Let's start with the Bad News so that we can end up with the Good News.
Knoxville.biz is reporting the collapse of a retaining wall at a TVA slurry and fly ash storage pond. Dramatic video of the flooding can be seen at the Knoxville.biz web site.
A retention pond wall collapsed early this morning at the Tennessee Valley Authority’s Kingston steam plant, releasing a mixture of water and fly ash that flooded nearly a dozen homes and caused a train wreck.
No injuries have been reported, but one house was swept into the middle of Swan Pond Circle Road and huge piles of wet fly ash cover the roadway.
Officials say 4 to 6 feet of material washed out of the pond and now covers up to 400 acres of land adjacent to the plant.
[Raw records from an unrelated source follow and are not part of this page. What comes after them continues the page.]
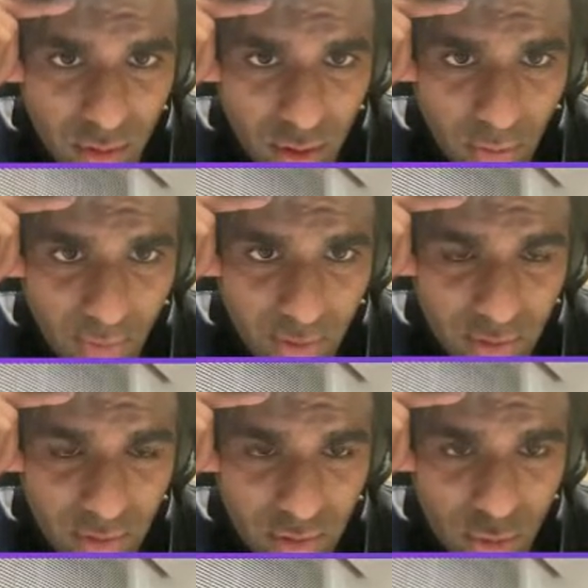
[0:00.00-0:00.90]
code
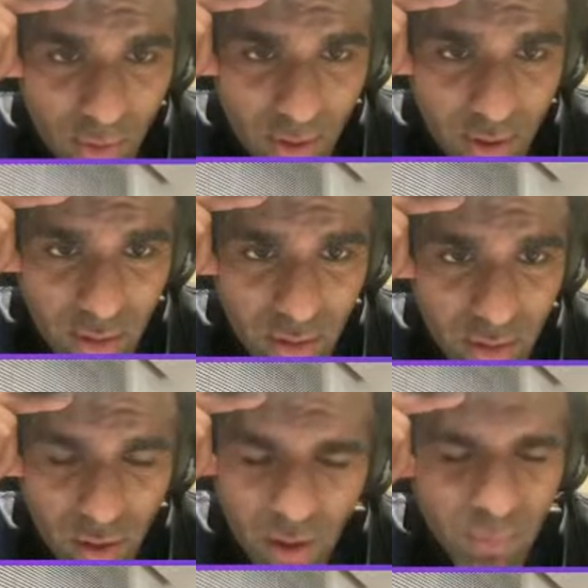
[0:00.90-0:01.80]
is 20,
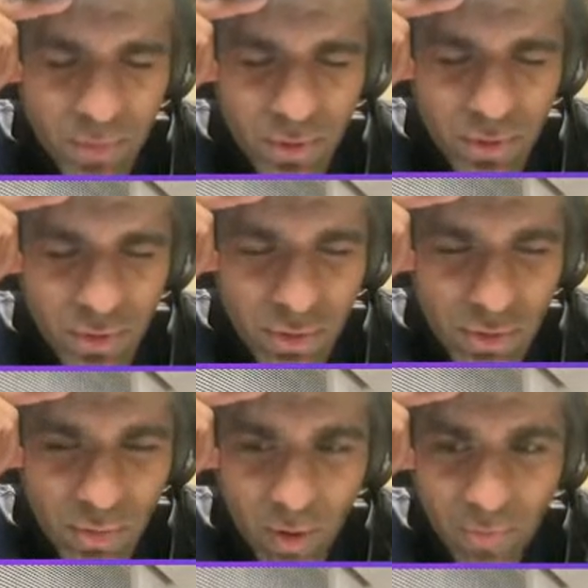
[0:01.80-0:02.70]

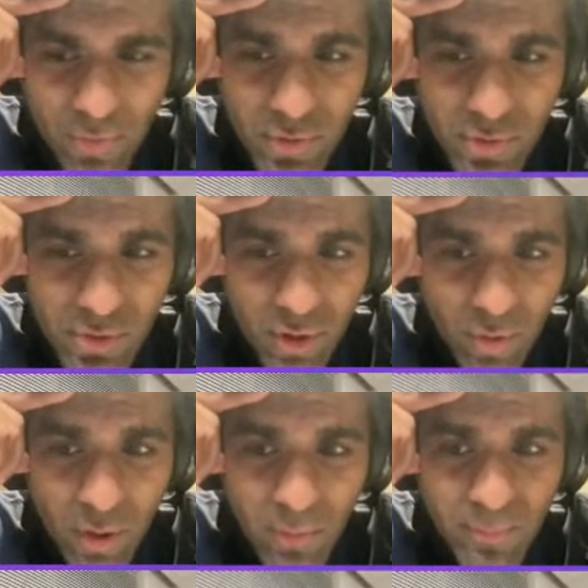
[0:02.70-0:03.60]
200,
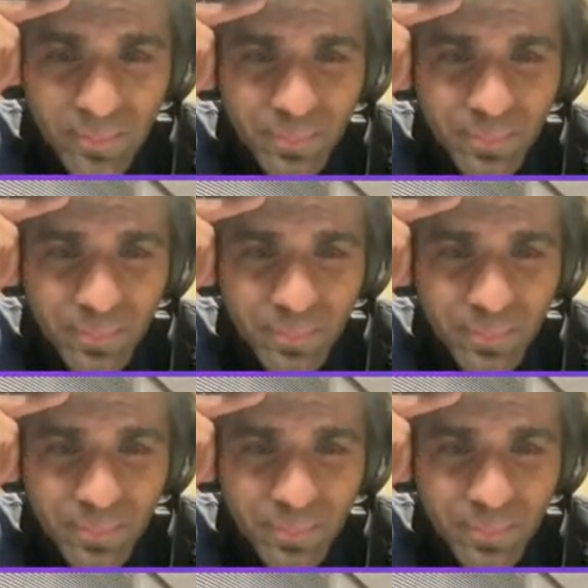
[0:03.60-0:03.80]
sorry.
Some of the material made its way into Watts Bar Lake, which flows past the plant, according to TVA spokesman Gil Francis.
"It’s going to take some time to clean up," Francis said.
Eight to 10 homes were flooded, and 12 residences in all have been affected by the break.
Although, this leak was relatively small, there have been some very large ones in the past: In 2000, a 2.2 billion gallon coal waste dam failed in Martin County, Kentucky.
Coal--it can be dirty in so many different ways.
Coal sludge Mildred, Pennsylvania
And now for the Good News (less coal is always good news)
The Tampa Herald Tribune is reporting that:
Under a deal with state regulators, Progress Energy Florida has agreed to retire two of its four coal-fired units at Crystal River, deemed by environmentalists to be among the dirtiest power plants in the nation.
The two units, which were built in the 1960s, will be retired after the utility builds a nuclear plant in Levy County, 10 miles north of Crystal River. The plant is expected to go on line in 2016.
Retiring the two coal units would cut emissions of carbon dioxide, a greenhouse gas linked to global warming, by 5.5 million tons a year, said Jeff Lyash, president and chief executive of Progress Energy Florida.
"They are our oldest, most carbon-intensive generating resources," Lyash said. "We needed to work our way out of dependence on those plants."
The two units can generate up to 866 megawatts, enough power for 53,000 Florida homes.
In addition, the utility agreed to spend more than $1.3 billion on improvements to its two other coal units at Crystal River. The improvements will reduce emissions of nitrogen oxide and sulfur dioxide, the chief causes of smog and acid rain, by 90 percent, Lyash said.
This agreement is part of Governor Charlie Crist's call to reduce Florida's CO2 emissions to 1990 levels by 2025. Unfortunately, that goal is too modest to meet the requirements for avoiding the 2 degree Celsius temperature rise that climate scientists say is necessary. Nevertheless, it is a start toward dismantling already existing coal-fired power plants which is an extremely important step. There is a lot of attention focused on stopping new coal-fired power plants, which is vital, but we should keep in mind, as Jim Hansen reminds us, that we need to stop using coal altogether by 2030. That means shutting down these older plants, which are the most polluting that we have, not only in terms of GHG's but also conventional pollutants like sulfur dioxide.
Good news. Now let's shut down the other two as well.